What the task asks: In the material below, pictures must be dropped. Repeat exactly, and only, the lines from the line with "[00:00:11.70 to 00:00:12.60]" to the line with "[00:00:20.70 to 00:00:21.60]", both ends included.

Data for review:

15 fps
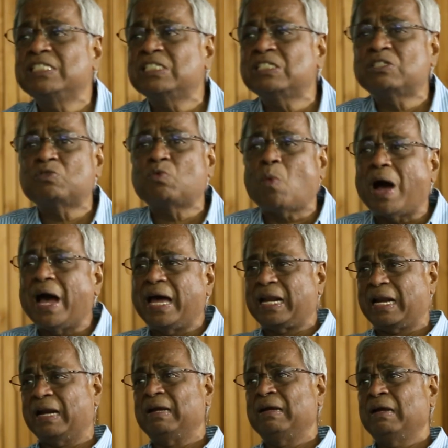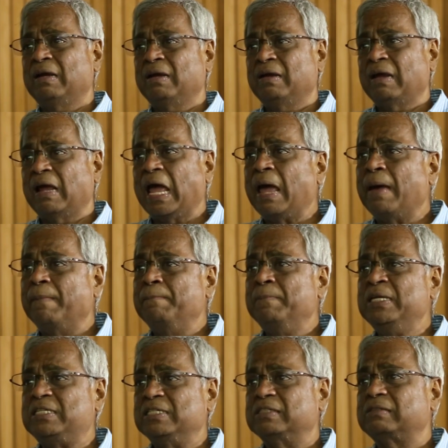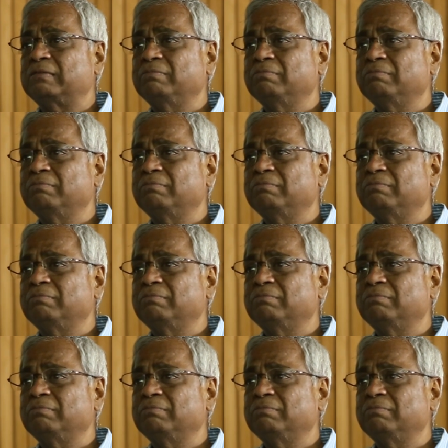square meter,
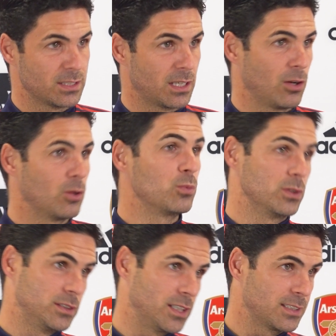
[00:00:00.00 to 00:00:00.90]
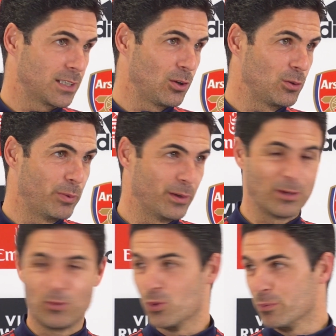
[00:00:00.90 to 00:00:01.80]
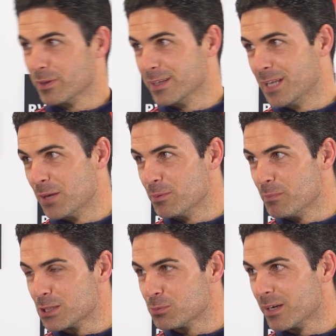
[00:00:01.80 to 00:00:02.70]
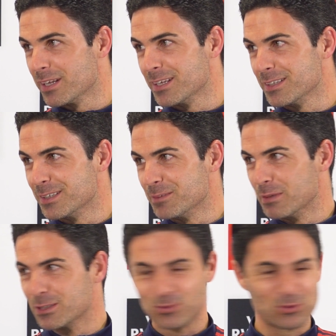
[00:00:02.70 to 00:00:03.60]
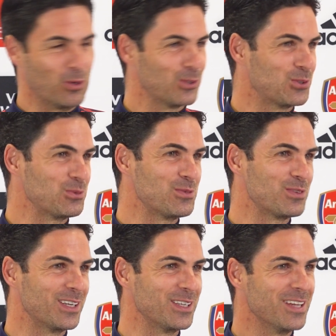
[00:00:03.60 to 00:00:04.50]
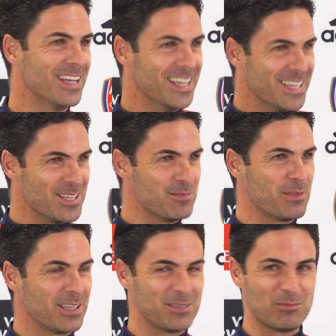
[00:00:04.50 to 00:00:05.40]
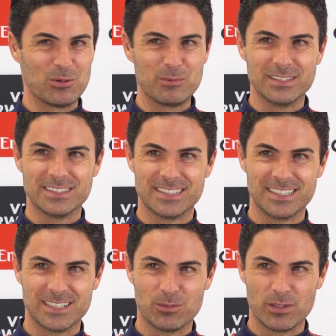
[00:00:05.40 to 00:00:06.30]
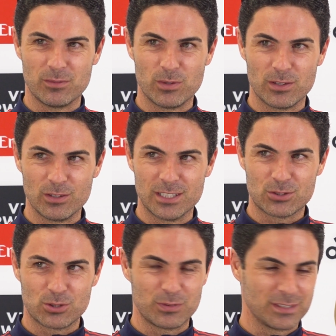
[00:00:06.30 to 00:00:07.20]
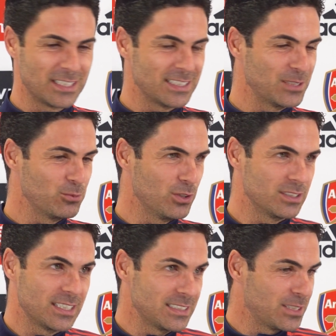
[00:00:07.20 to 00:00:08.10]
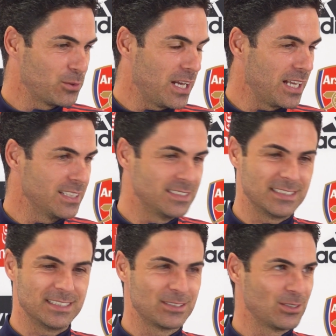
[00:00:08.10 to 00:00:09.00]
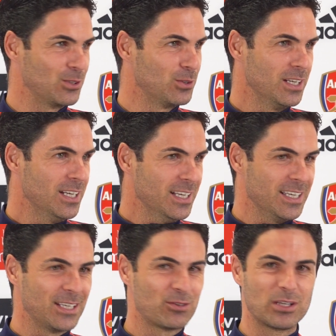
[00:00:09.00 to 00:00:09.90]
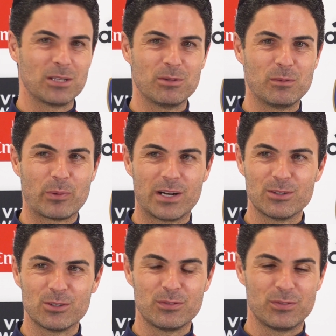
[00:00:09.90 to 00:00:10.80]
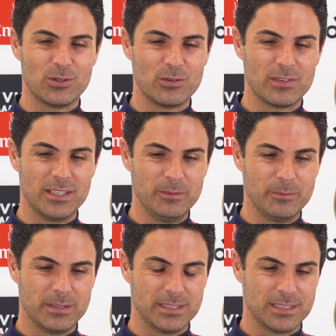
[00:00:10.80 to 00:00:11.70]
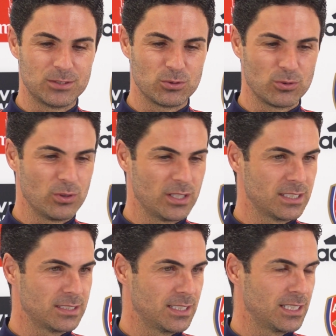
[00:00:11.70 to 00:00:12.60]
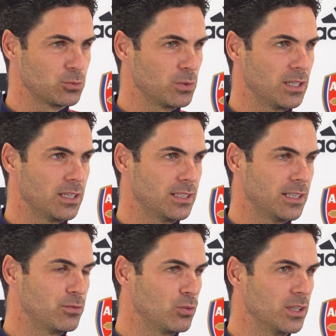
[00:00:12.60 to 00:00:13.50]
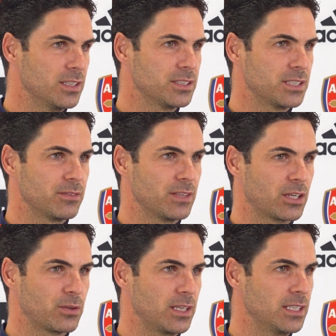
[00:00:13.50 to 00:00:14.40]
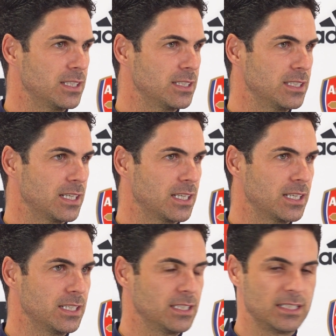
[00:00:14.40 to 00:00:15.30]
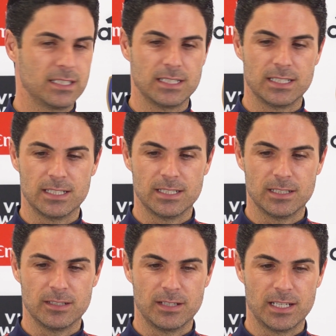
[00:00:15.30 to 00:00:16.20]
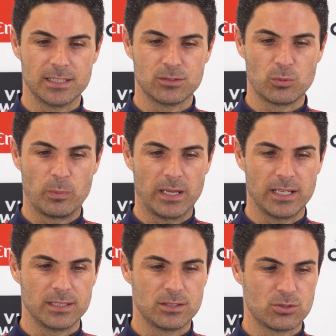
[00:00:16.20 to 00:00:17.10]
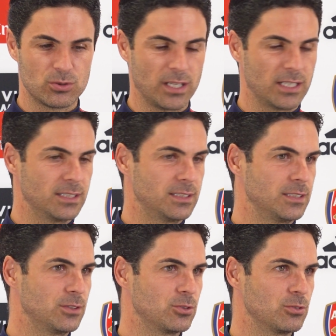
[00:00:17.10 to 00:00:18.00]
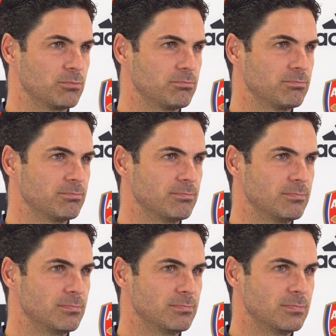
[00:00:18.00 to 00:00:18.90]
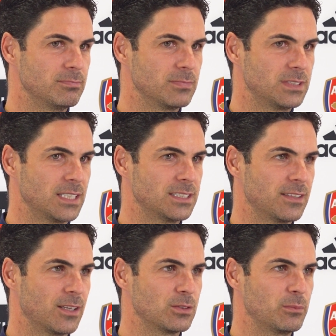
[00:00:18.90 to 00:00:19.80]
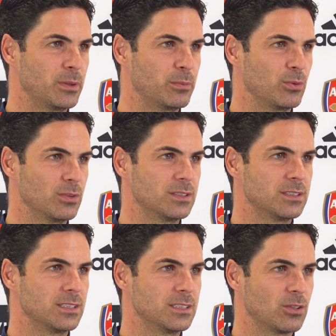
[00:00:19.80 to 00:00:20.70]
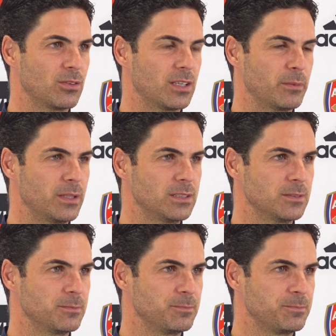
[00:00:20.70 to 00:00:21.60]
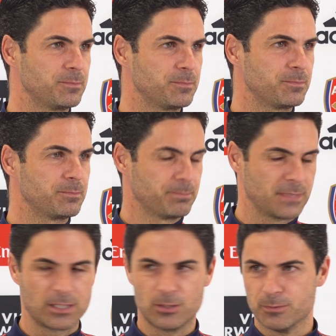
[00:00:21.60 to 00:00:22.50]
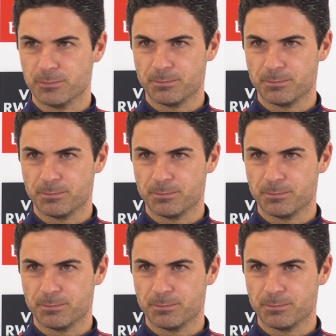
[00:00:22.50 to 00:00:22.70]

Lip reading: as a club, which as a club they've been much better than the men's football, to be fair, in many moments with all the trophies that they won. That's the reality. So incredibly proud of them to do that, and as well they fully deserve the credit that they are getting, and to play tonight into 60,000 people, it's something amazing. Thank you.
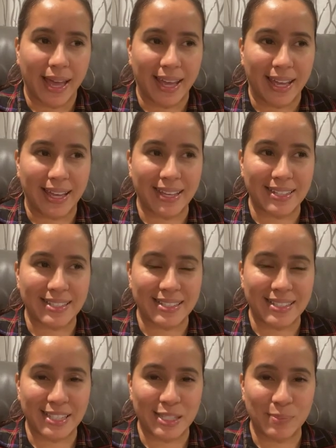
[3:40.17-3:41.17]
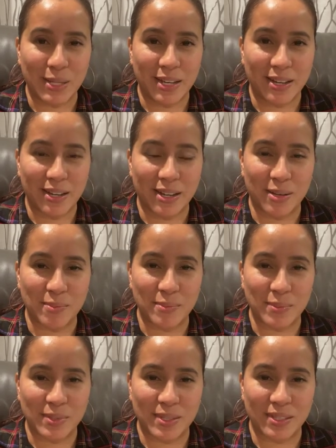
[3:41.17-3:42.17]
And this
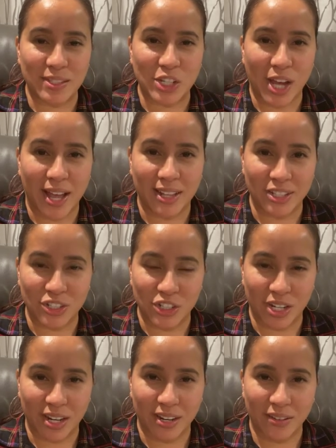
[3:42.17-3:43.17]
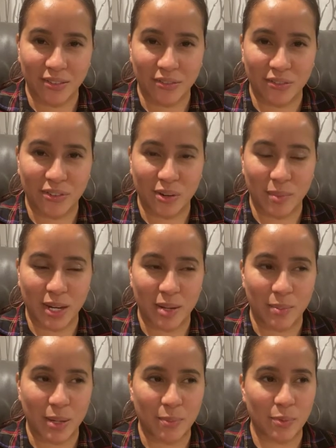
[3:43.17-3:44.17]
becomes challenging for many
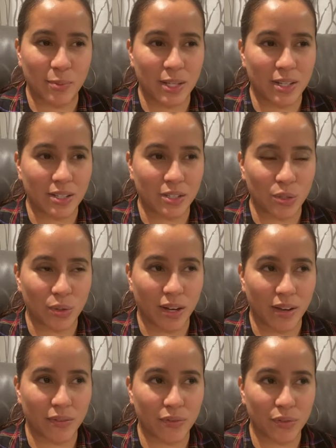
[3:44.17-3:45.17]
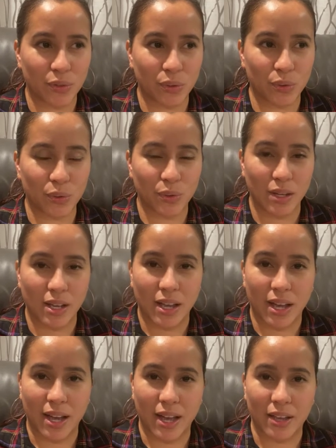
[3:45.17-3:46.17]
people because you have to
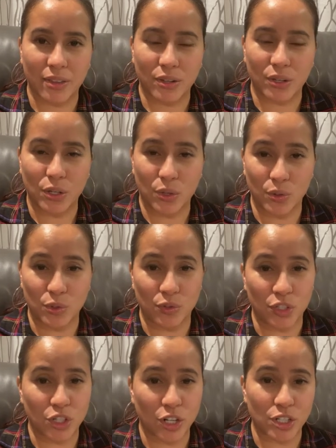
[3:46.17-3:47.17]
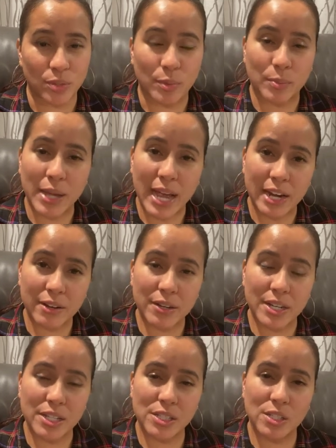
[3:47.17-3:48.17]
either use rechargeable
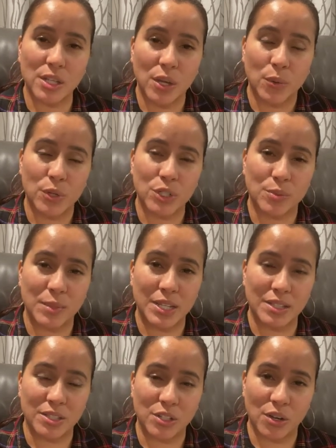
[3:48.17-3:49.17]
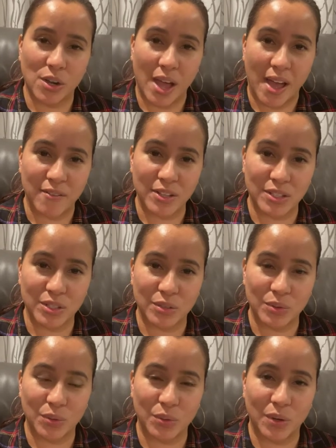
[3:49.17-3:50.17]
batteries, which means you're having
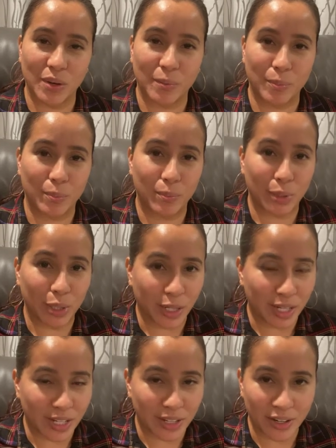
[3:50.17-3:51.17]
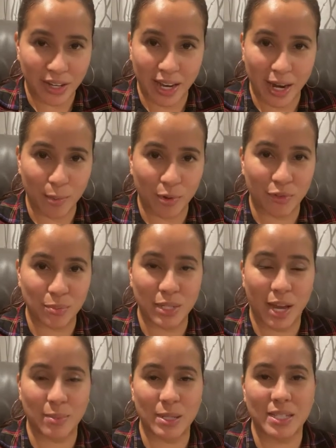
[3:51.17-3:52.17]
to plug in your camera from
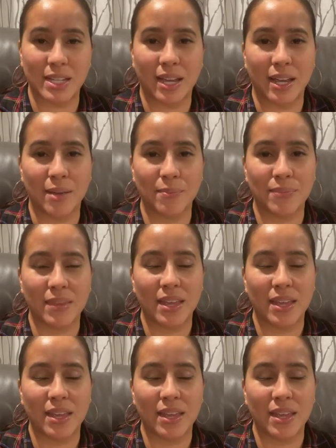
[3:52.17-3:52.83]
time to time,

Finished exercise:
[00:00:11.70 to 00:00:12.60]
[00:00:12.60 to 00:00:13.50]
[00:00:13.50 to 00:00:14.40]
[00:00:14.40 to 00:00:15.30]
[00:00:15.30 to 00:00:16.20]
[00:00:16.20 to 00:00:17.10]
[00:00:17.10 to 00:00:18.00]
[00:00:18.00 to 00:00:18.90]
[00:00:18.90 to 00:00:19.80]
[00:00:19.80 to 00:00:20.70]
[00:00:20.70 to 00:00:21.60]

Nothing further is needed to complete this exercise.